How to pray, “Hallowed be Thy name”

Bryan CribbBryan Cribb

At our church recently, we examined Jesus’s pattern of prayer based on the so-called Disciples’ Prayer from Luke 11:1-4. In this prayer, I think one of the most challenging, inspiring, but also confusing requests is the request: “Hallowed be your name.”

I mean, how do we pray that God’s name would be made holy? Wouldn’t God’s name—like everything attached to God—be holy already? How do we make it holy? And what does it mean to pray for this?

To understand what this prayer is asking, you have to go back to—drum roll—the Old Testament. Specifically, we need to look at a really important chapter in the book of Ezekiel—Ezekiel 36. 

In that text, God tells Israel, which was at that time experiencing and suffering through the Babylonian exile, that they had profaned His name among the nations—that is, they had treated His name as unholy. That’s why they had experienced such a devastating judgment. In other words, Israel had drug God’s name “through the mud.” And therefore, God had had to act to restore His name.

Now, the consistent Old Testament view is that God had placed His name on His people, Israel. He had entered into a covenant relationship with them, and thus, they had taken on His name like a wife in a marriage. 

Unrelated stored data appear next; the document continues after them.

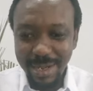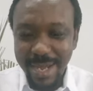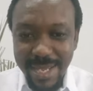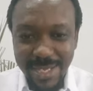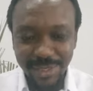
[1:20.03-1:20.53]

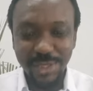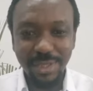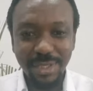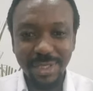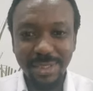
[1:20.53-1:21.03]
I
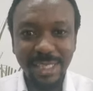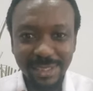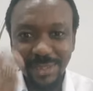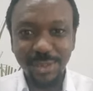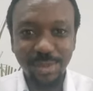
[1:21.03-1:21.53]
enjoy
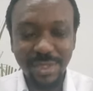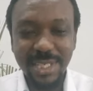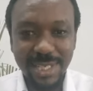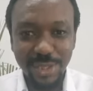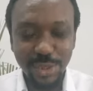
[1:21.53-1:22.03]
that they do
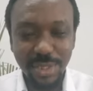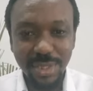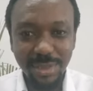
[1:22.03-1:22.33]
not enjoy.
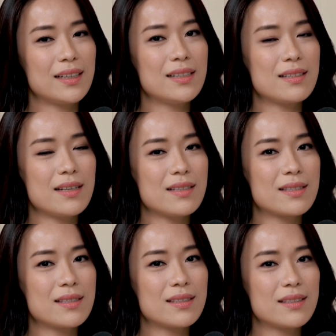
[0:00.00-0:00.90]

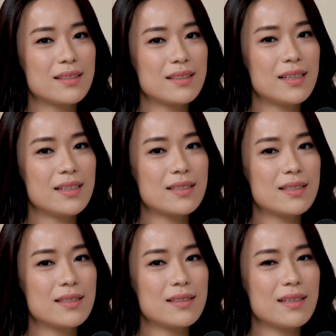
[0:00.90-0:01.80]

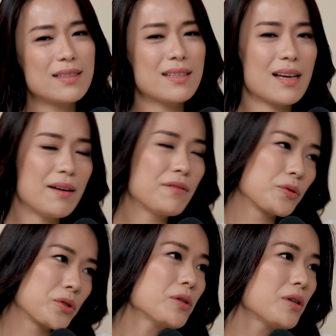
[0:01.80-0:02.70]
it's tough
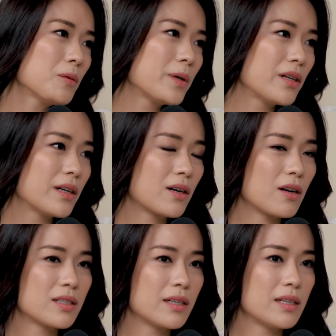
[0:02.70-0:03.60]
also, when you're
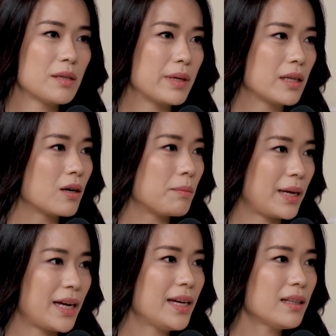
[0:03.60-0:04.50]
constantly being
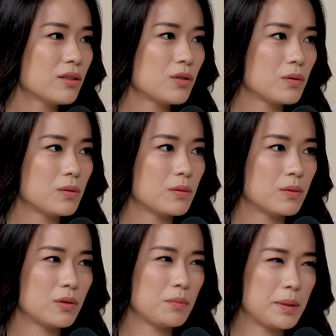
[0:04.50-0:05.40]
compared
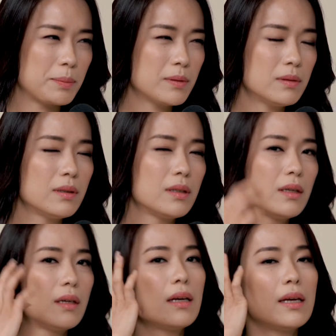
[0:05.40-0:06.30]
to people,
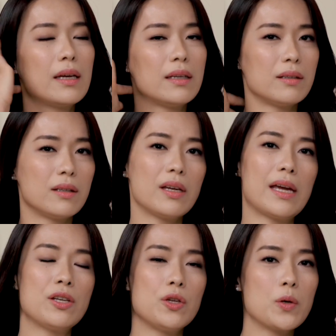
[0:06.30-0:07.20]
and
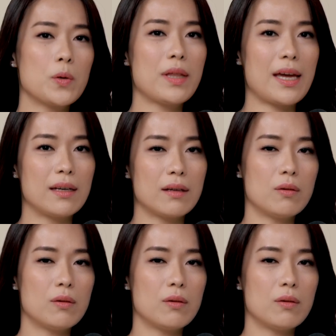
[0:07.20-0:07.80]
you know that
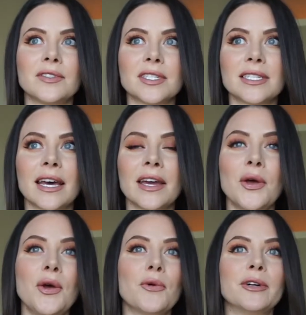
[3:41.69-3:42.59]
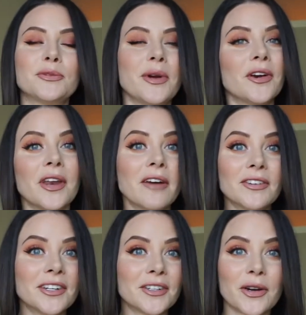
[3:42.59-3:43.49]
to say, which we are
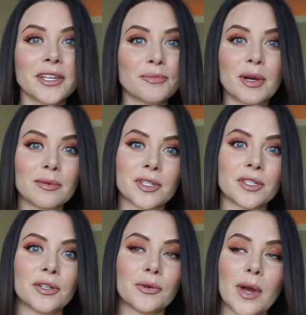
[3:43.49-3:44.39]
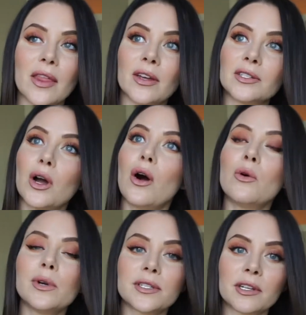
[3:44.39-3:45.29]
never going to be able to do. And there's
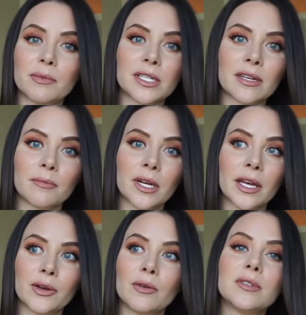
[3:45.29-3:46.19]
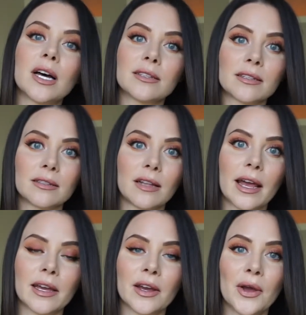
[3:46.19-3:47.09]
always going to be somebody who doesn't
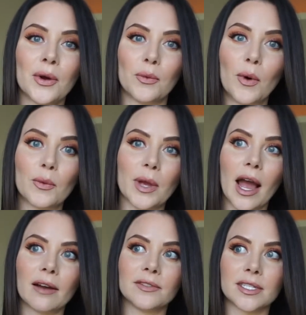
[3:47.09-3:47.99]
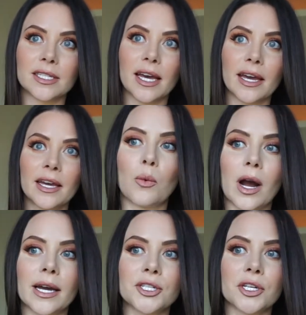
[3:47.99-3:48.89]
like what we have to say.
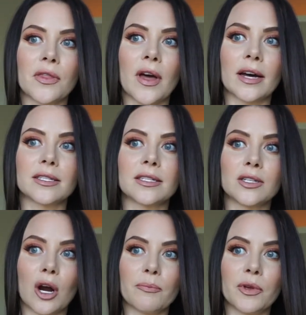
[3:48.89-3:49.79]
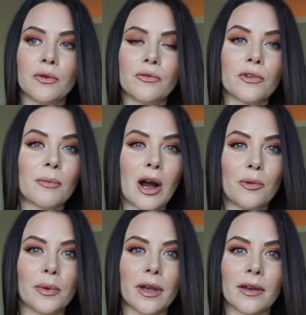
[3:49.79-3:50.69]
Why should that stop you from
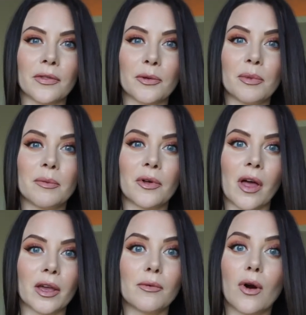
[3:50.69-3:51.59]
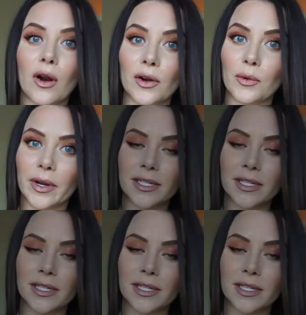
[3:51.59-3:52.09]
helping the people that you are going to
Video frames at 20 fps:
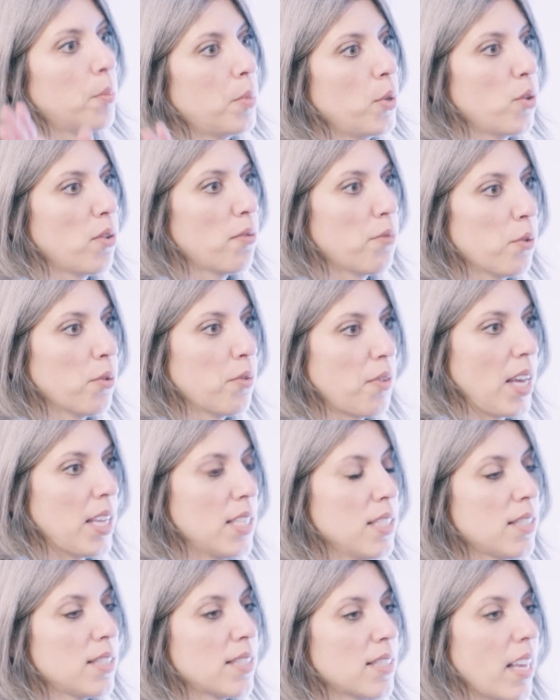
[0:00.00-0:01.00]
beautiful
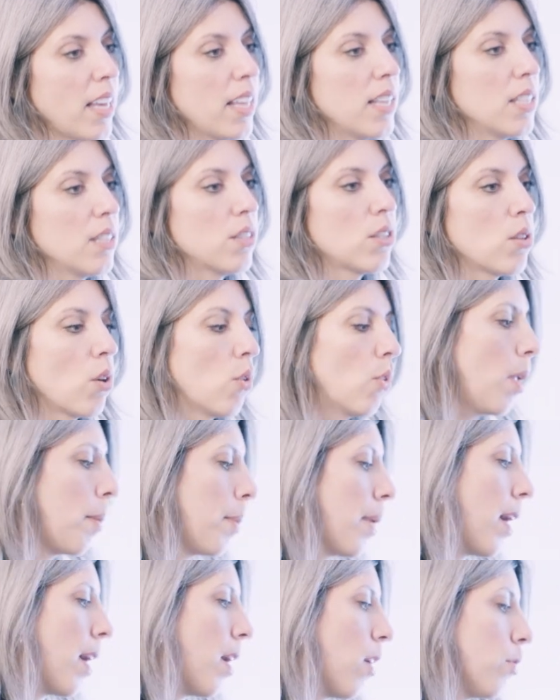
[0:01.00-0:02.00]
face, and it's all
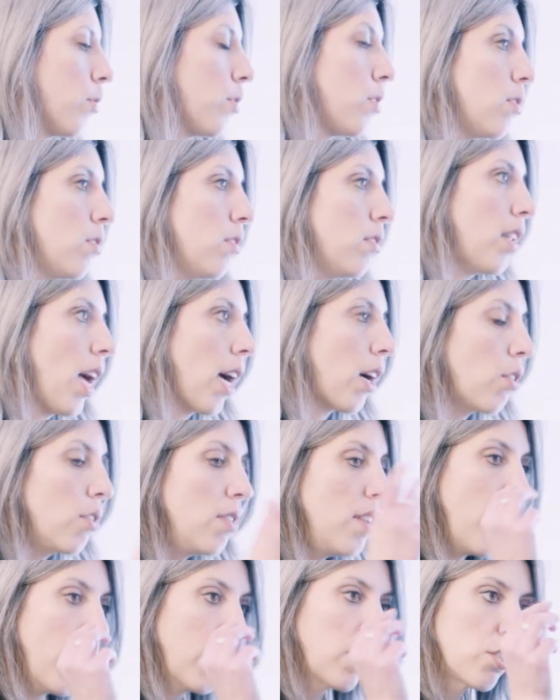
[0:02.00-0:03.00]
about that
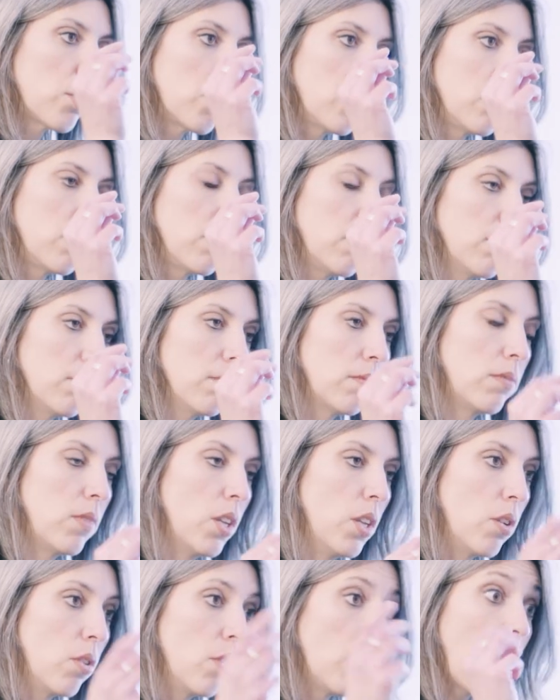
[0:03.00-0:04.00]
connection,
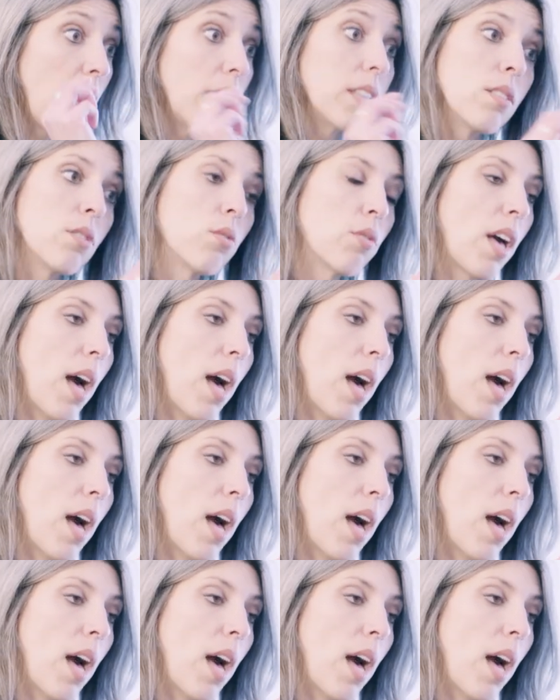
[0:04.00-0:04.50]
you know, eyes to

But in turn, as Ezekiel states, Israel had “defiled [His name] by their ways and their deeds” (v. 17). As God’s adulterous bride, their infidelity had smeared God’s glorious name. “Therefore,” as Ezekiel states, “[God] poured out [His] wrath on them for the blood which they had shed on the land, because they had defiled it with their idols” (v. 18).

Now, in the ancient context, names were really important. They were associated with one’s reputation and honor. And the people of Yahweh had slandered Yahweh’s name, His reputation, His honor—and they did so, not in private, but in front of the entire world, for all to see.

Or to put it another way, the people had “taken” or “born” the name of God in vain, or in an empty way, thereby breaking the third of the Ten Commandments. You know, God takes His name, His reputation, His glory seriously. And so should His people. But Israel had not. 

Still, there would come a day when God would do something to correct this profaning. One day, He would act on behalf of His name. And what would He do?

Well, He would usher in a new covenant. And He would create a new covenant people. To do this, Ezekiel states, God would “cleanse [them] from all [their] filthiness and from all [their] idols. Moreover, He will give them a new heart and put a new spirit within them, and remove the heart of stone from their flesh and give them a heart of flesh. And He will put His Spirit within them and cause them to walk in His statutes” (vv. 25-27). 

And what would be the result? Guess what: His name would not be profaned.

So—and I get excited about this—do you see what Jesus is telling His Disciples, His followers, you and me? You, O Church, O new covenant people, are that people that Ezekiel foresaw. God has cleansed you and given you a new heart and has given you His Spirit. Why did He do that? Well… so that you might be able to hallow His name.

Thus, when Jesus teaches His disciples to pray, “Hallowed be Your name,” He is saying that we are that people that God has cleansed, in fulfillment of Ezekiel’s prophecy. And, here’s the important part, when we pray “Hallowed be Your name,” we are praying that God will enable us to ACT LIKE IT. 

Instead of defaming His name before the nations, we—with cleansed hearts, with hearts of flesh, through His Spirit—we will hallow His name before the peoples of the world. In other words, when we pray, “Hallowed be your name,” we are praying “God sanctify your name in us.” 

Folks, that’s a hefty and sobering prayer. But it’s also an exciting and life-defining prayer.

John Piper wrote, “I think the prayer I have probably prayed more often than any other … is, ‘Father, cause your name to be hallowed in my life and through my life.’ ‘Hallowed be thy name.’ ‘Make my life a means of people coming to reverence your name and love your name and praise and honor and cherish and treasure and glorify your name.’”

And since this is primarily a corporate prayer, it is a request that we should pray regularly as churches as well: “Make our lives together. Make how we treat each other. Make our unity. Make our community. Make our worship. Make our discipleship. Make our ministries. Make our outreaches. Make our mission trips. Make our youth activities. Make even our mask wearing. Make all that we do. All that we say. Every aspect of our church. Make it a means of people coming to reverence the name of Christ and to love His name and praise and honor and cherish and treasure and glorify His name.”

So let us pray, “Hallowed be Thy name.”